→ **Directions**: Look in the data below for the line that contains "[00:00:02.08 to 00:00:02.50]". Copy that line and the remaining lines exactly.

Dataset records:
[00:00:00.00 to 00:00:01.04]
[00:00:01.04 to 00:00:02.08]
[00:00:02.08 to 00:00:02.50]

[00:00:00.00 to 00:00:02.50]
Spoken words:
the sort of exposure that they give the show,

→ **Answer below**:
[00:00:02.08 to 00:00:02.50]

[00:00:00.00 to 00:00:02.50]
Spoken words:
the sort of exposure that they give the show,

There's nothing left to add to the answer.